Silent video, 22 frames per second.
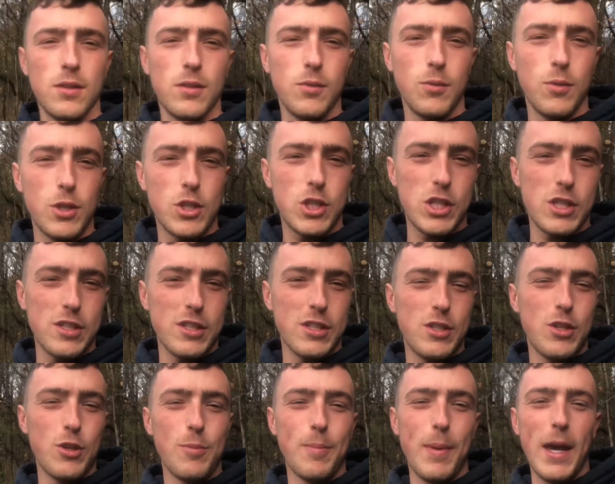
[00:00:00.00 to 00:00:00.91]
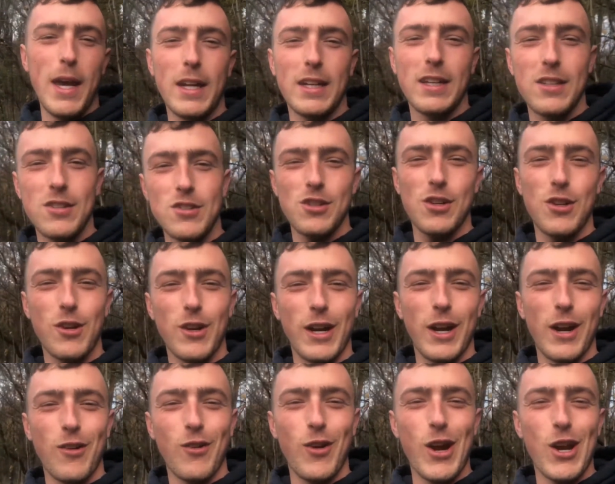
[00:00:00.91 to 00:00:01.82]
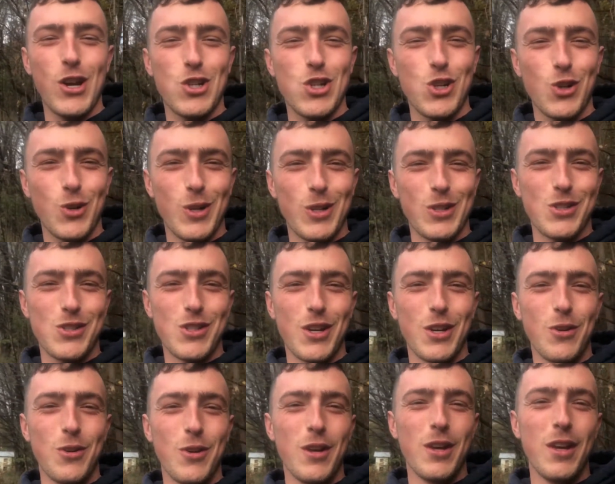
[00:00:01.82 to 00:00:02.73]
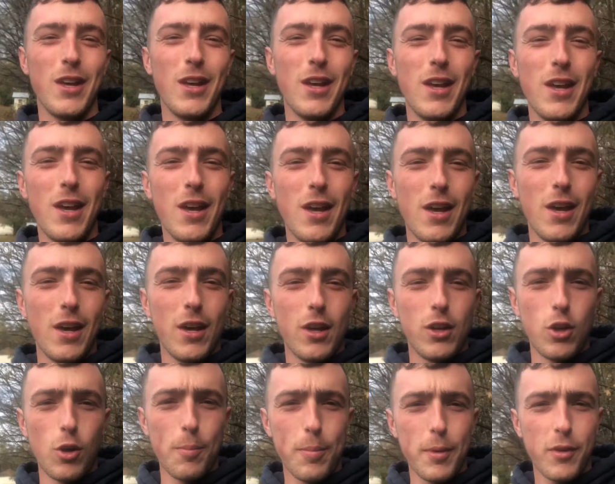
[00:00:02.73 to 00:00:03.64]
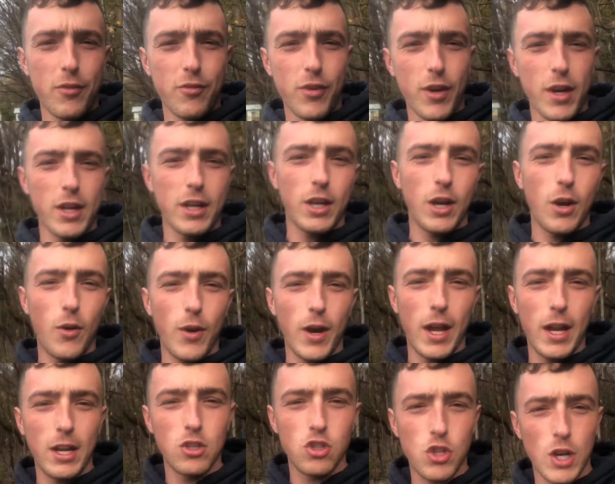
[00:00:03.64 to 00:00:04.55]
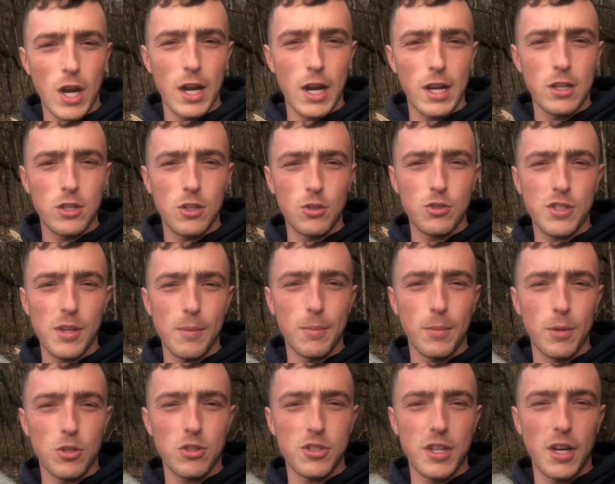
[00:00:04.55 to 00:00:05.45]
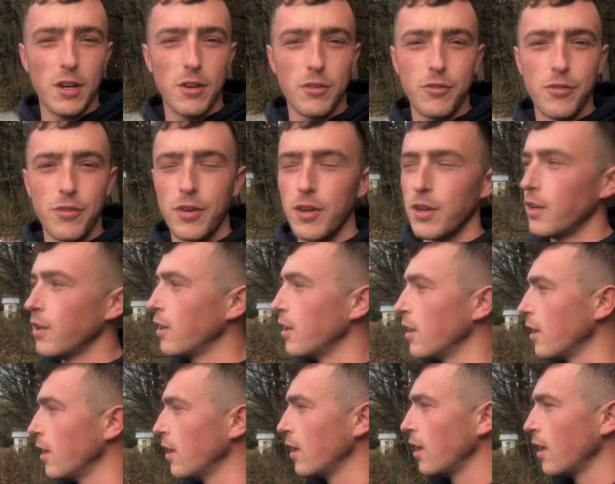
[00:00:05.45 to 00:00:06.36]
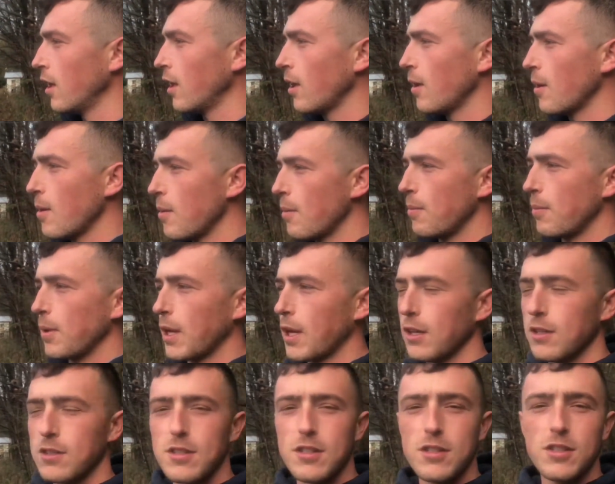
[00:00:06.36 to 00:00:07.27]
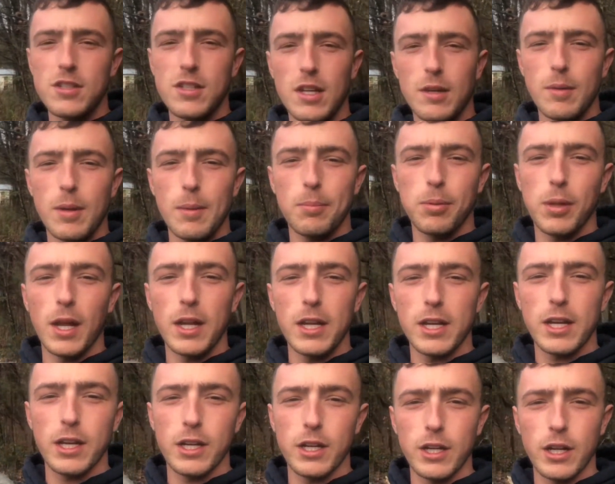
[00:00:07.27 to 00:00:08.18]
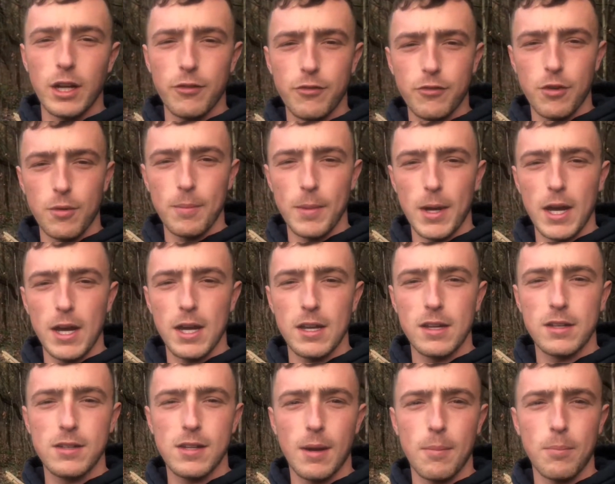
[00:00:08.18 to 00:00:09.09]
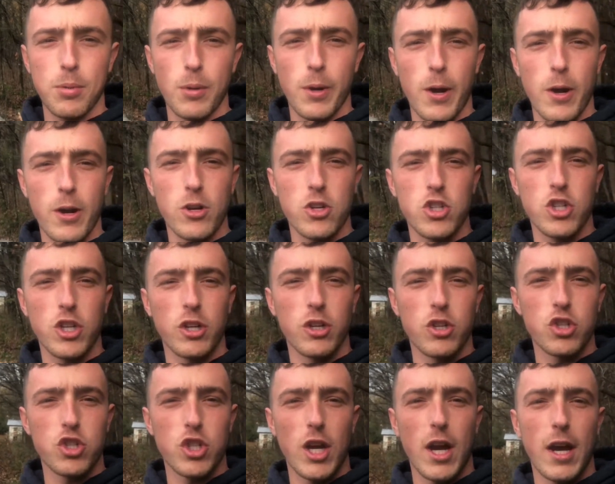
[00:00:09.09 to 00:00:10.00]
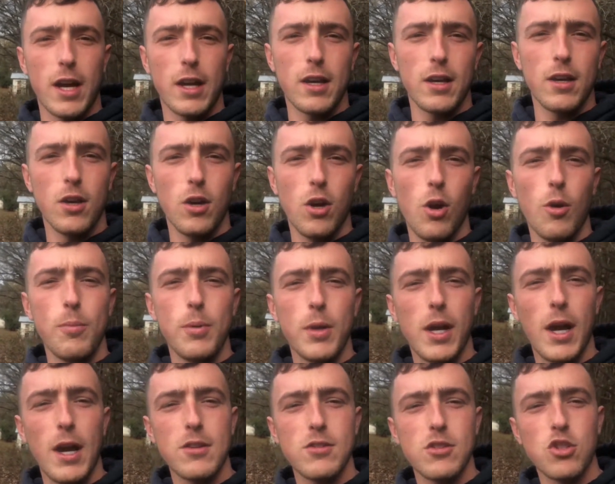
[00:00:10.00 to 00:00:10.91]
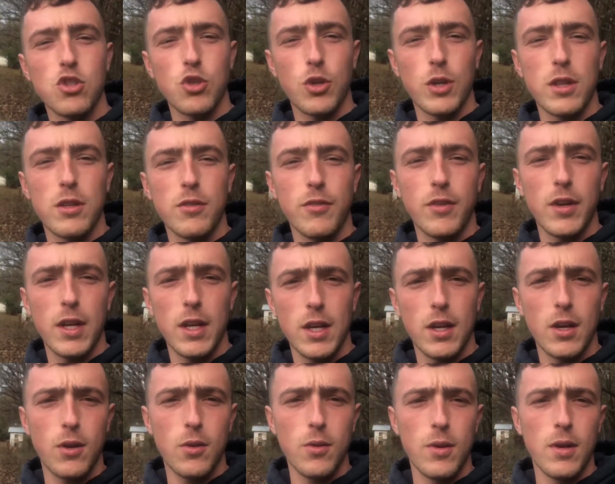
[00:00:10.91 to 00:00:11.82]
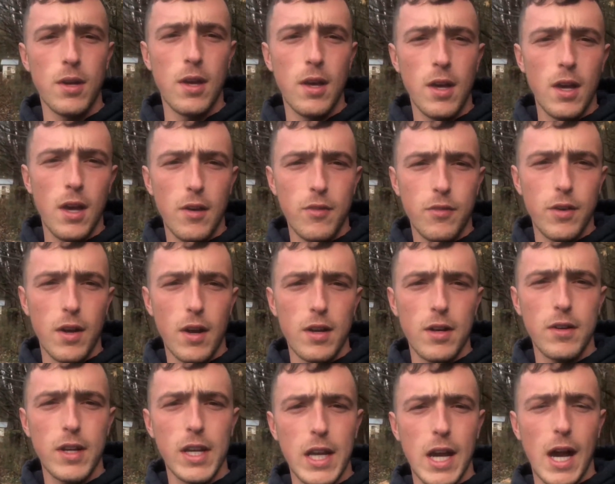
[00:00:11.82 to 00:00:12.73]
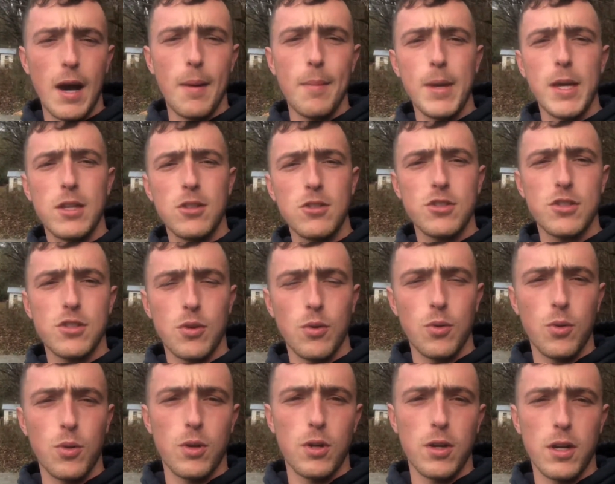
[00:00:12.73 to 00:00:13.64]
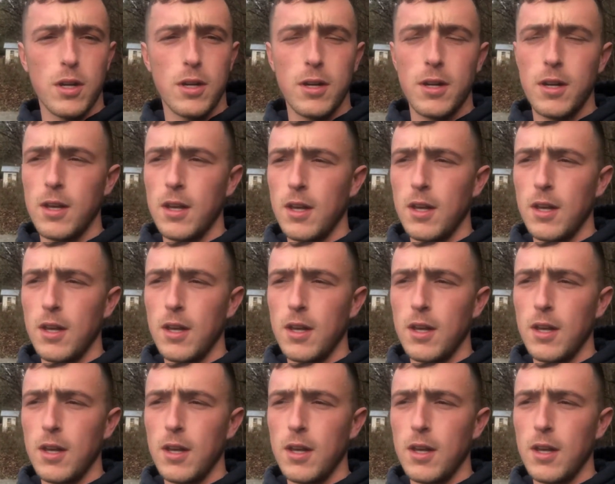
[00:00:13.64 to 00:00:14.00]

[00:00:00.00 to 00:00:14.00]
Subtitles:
which isn't too bad considering I ran short. So don't be afraid to go ahead and try and do something yourself, because this is going to be plenty good enough for my temporary sugar shack. Hope you guys enjoyed the video. If you had any comments or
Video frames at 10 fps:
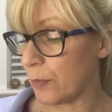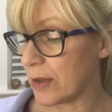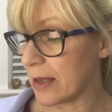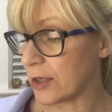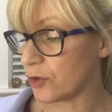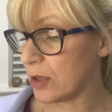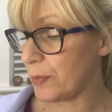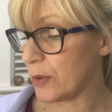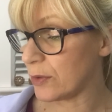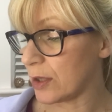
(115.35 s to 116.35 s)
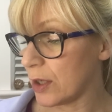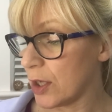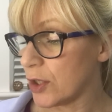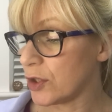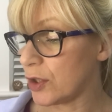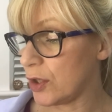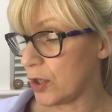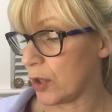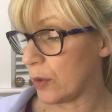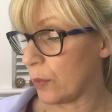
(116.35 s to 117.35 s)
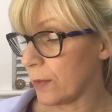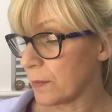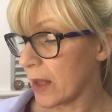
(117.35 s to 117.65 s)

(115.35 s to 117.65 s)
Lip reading: with a tribute to you,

-- -- --

Goal of the exercise:
Everything above from the line that has "[00:00:03.64 to 00:00:04.55]" down to the line that has "(115.35 s to 116.35 s)" should be output exactly, with both of those lines included. Leave the pictures behind.

Output of the exercise:
[00:00:03.64 to 00:00:04.55]
[00:00:04.55 to 00:00:05.45]
[00:00:05.45 to 00:00:06.36]
[00:00:06.36 to 00:00:07.27]
[00:00:07.27 to 00:00:08.18]
[00:00:08.18 to 00:00:09.09]
[00:00:09.09 to 00:00:10.00]
[00:00:10.00 to 00:00:10.91]
[00:00:10.91 to 00:00:11.82]
[00:00:11.82 to 00:00:12.73]
[00:00:12.73 to 00:00:13.64]
[00:00:13.64 to 00:00:14.00]

[00:00:00.00 to 00:00:14.00]
Subtitles:
which isn't too bad considering I ran short. So don't be afraid to go ahead and try and do something yourself, because this is going to be plenty good enough for my temporary sugar shack. Hope you guys enjoyed the video. If you had any comments or
Video frames at 10 fps:
(115.35 s to 116.35 s)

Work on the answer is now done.